Session Abstract

Microsoft and a community of partners created ONNX as an open standard for representing machine learning models. Models from many frameworks including TensorFlow, PyTorch, SciKit-Learn, Keras, Chainer, MXNet, and MATLAB can be exported or converted to the standard ONNX format. Once the models are in the ONNX format, they can be run on a variety of platforms and devices.

ONNX Runtime is a high-performance inference engine for deploying ONNX models to production.

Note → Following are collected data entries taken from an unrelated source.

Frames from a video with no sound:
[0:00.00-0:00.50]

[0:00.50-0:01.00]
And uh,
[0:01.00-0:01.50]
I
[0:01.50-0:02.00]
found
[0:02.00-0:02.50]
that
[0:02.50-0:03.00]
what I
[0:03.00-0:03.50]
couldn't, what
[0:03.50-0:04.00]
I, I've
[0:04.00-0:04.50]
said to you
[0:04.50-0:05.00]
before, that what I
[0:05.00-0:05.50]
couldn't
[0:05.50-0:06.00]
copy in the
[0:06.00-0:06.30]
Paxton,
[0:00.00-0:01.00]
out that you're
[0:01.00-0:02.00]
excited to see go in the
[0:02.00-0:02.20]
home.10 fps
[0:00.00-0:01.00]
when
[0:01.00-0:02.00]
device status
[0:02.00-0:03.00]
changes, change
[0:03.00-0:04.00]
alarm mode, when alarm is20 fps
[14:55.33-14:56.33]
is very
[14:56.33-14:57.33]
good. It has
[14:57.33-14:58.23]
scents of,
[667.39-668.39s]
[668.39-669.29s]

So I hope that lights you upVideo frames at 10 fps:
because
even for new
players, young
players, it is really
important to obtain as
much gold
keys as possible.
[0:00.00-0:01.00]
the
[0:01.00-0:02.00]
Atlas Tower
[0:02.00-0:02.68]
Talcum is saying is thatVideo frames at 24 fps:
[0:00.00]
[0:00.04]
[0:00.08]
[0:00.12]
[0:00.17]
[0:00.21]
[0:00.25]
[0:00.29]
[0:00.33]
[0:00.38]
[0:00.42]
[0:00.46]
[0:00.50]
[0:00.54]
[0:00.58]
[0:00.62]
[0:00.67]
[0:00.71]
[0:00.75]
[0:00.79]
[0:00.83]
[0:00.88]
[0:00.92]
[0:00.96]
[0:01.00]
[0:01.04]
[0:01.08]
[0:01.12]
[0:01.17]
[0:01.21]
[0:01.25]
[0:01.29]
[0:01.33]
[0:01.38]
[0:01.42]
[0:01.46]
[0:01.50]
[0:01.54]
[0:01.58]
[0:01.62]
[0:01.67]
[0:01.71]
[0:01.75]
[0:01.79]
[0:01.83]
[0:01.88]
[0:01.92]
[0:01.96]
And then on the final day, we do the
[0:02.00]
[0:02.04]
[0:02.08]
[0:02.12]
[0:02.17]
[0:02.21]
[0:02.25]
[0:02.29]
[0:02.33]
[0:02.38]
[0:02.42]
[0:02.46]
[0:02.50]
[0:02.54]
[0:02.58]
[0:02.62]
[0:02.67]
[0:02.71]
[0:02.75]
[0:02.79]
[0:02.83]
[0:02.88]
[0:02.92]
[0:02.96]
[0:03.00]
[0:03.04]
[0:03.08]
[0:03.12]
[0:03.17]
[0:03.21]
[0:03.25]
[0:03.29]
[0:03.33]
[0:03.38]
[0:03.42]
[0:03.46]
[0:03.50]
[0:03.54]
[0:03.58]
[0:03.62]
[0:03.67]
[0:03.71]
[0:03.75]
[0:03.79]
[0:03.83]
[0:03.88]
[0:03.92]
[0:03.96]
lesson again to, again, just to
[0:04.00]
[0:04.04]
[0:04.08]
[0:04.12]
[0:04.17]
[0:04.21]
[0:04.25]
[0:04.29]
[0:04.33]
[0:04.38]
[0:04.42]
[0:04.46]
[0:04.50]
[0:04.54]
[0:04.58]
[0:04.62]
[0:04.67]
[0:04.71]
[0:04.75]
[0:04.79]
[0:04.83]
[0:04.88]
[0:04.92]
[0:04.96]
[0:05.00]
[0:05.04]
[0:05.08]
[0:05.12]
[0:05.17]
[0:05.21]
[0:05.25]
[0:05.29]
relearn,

Its optimized for both cloud and edge and works on Linux, Windows, and Mac. Written in C++, it also has C, Python, and C# APIs. ONNX Runtime provides support for all of the ONNX-ML specification and also integrates with accelerators on different hardware such as TensorRT on NVidia GPUs.

The ONNX Runtime is used in high scale Microsoft services such as Bing, Office, and Cognitive Services. Performance gains are dependent on a number of factors but these Microsoft services have seen an average 2x performance gain on CPU. ONNX Runtime is also used as part of Windows ML on hundreds of millions of devices. You can use the runtime with Azure Machine Learning services. By using ONNX Runtime, you can benefit from the extensive production-grade optimizations, testing, and ongoing improvements.

Session Speakers

Weixing Zhang

Senior Software Engineer (Microsoft)

Weixing Zhang is a Senior Software Engineer working in AI Framework Architecture team at Microsoft. His focus is optimization of AI framework, code generation and training in ONNX Runtime.